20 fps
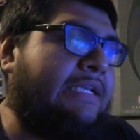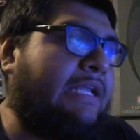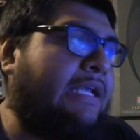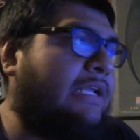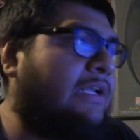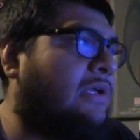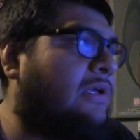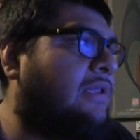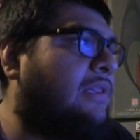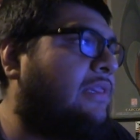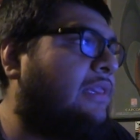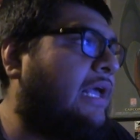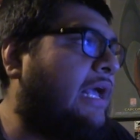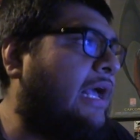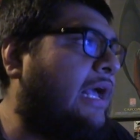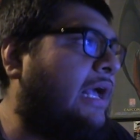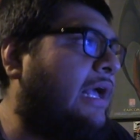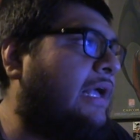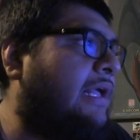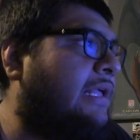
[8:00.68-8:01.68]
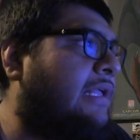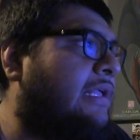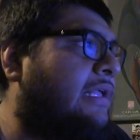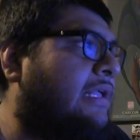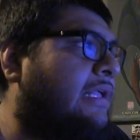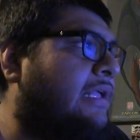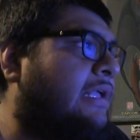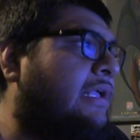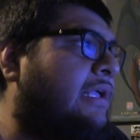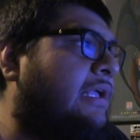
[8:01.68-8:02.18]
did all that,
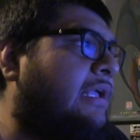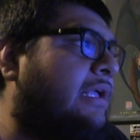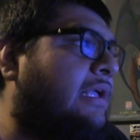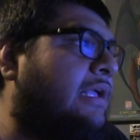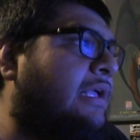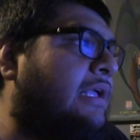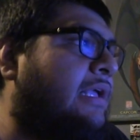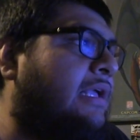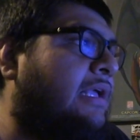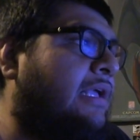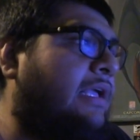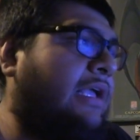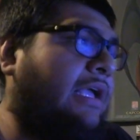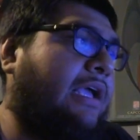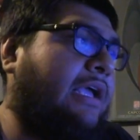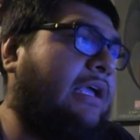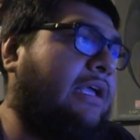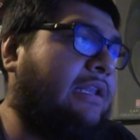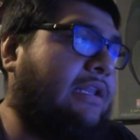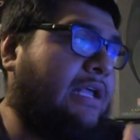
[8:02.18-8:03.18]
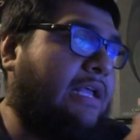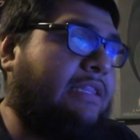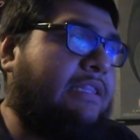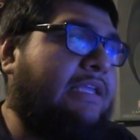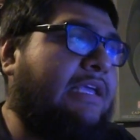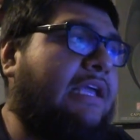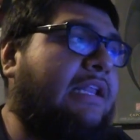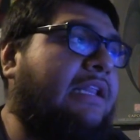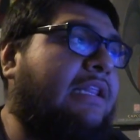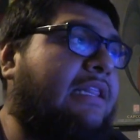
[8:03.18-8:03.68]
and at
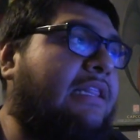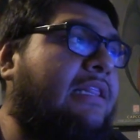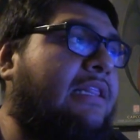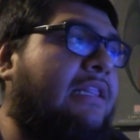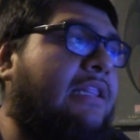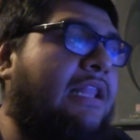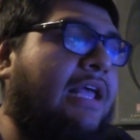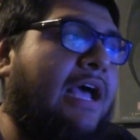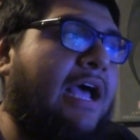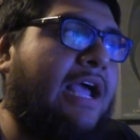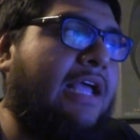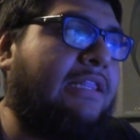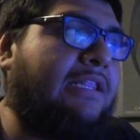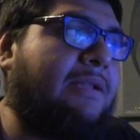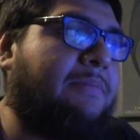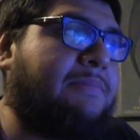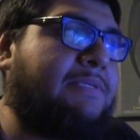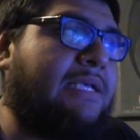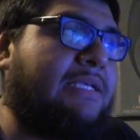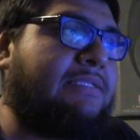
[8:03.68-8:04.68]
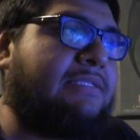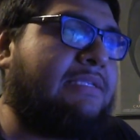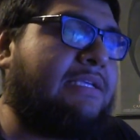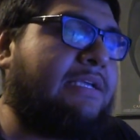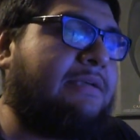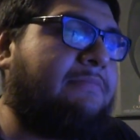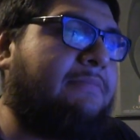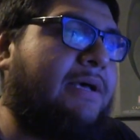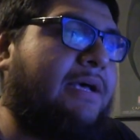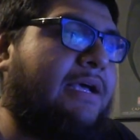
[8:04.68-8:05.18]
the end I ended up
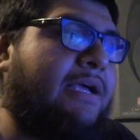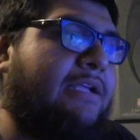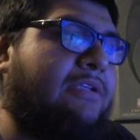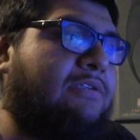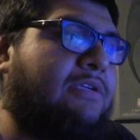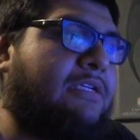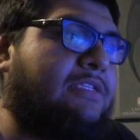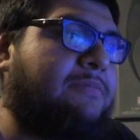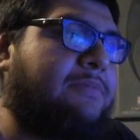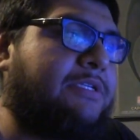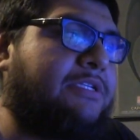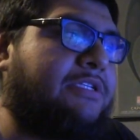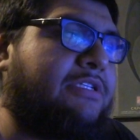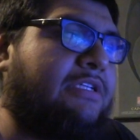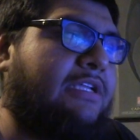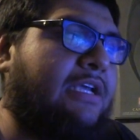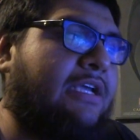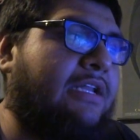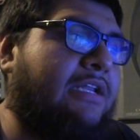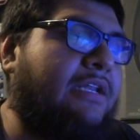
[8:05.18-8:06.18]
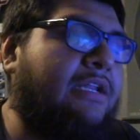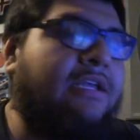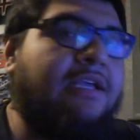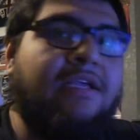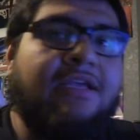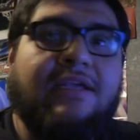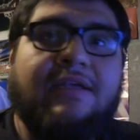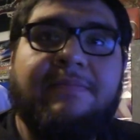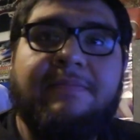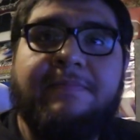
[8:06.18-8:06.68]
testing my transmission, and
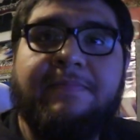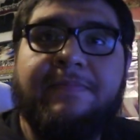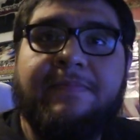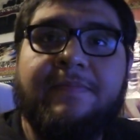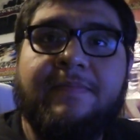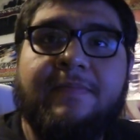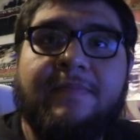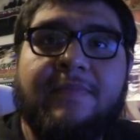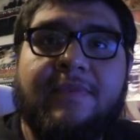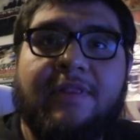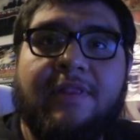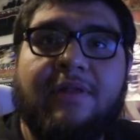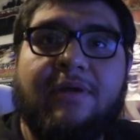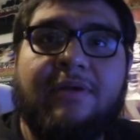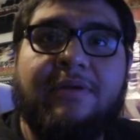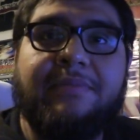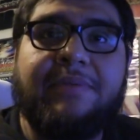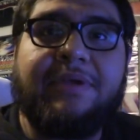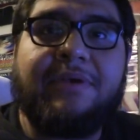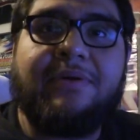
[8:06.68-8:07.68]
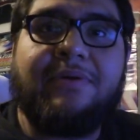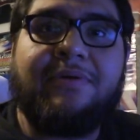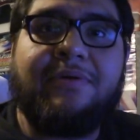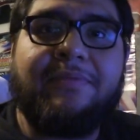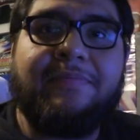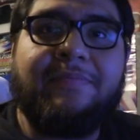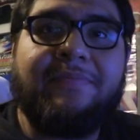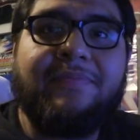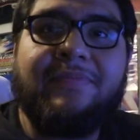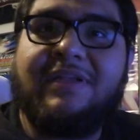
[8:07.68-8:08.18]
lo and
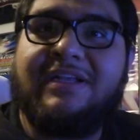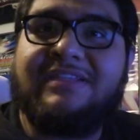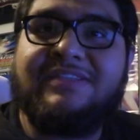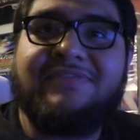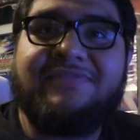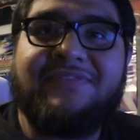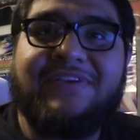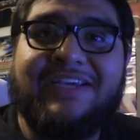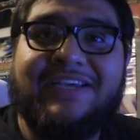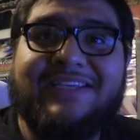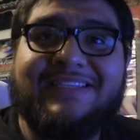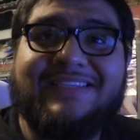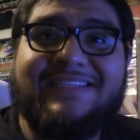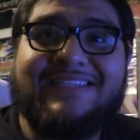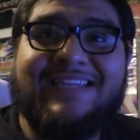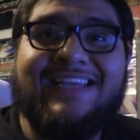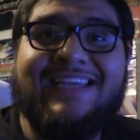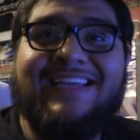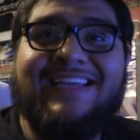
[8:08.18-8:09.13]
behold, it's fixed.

EXERCISE - Retype all the entries word for word; the pictures stay out.

REPLY -
20 fps
[8:00.68-8:01.68]
[8:01.68-8:02.18]
did all that,
[8:02.18-8:03.18]
[8:03.18-8:03.68]
and at
[8:03.68-8:04.68]
[8:04.68-8:05.18]
the end I ended up
[8:05.18-8:06.18]
[8:06.18-8:06.68]
testing my transmission, and
[8:06.68-8:07.68]
[8:07.68-8:08.18]
lo and
[8:08.18-8:09.13]
behold, it's fixed.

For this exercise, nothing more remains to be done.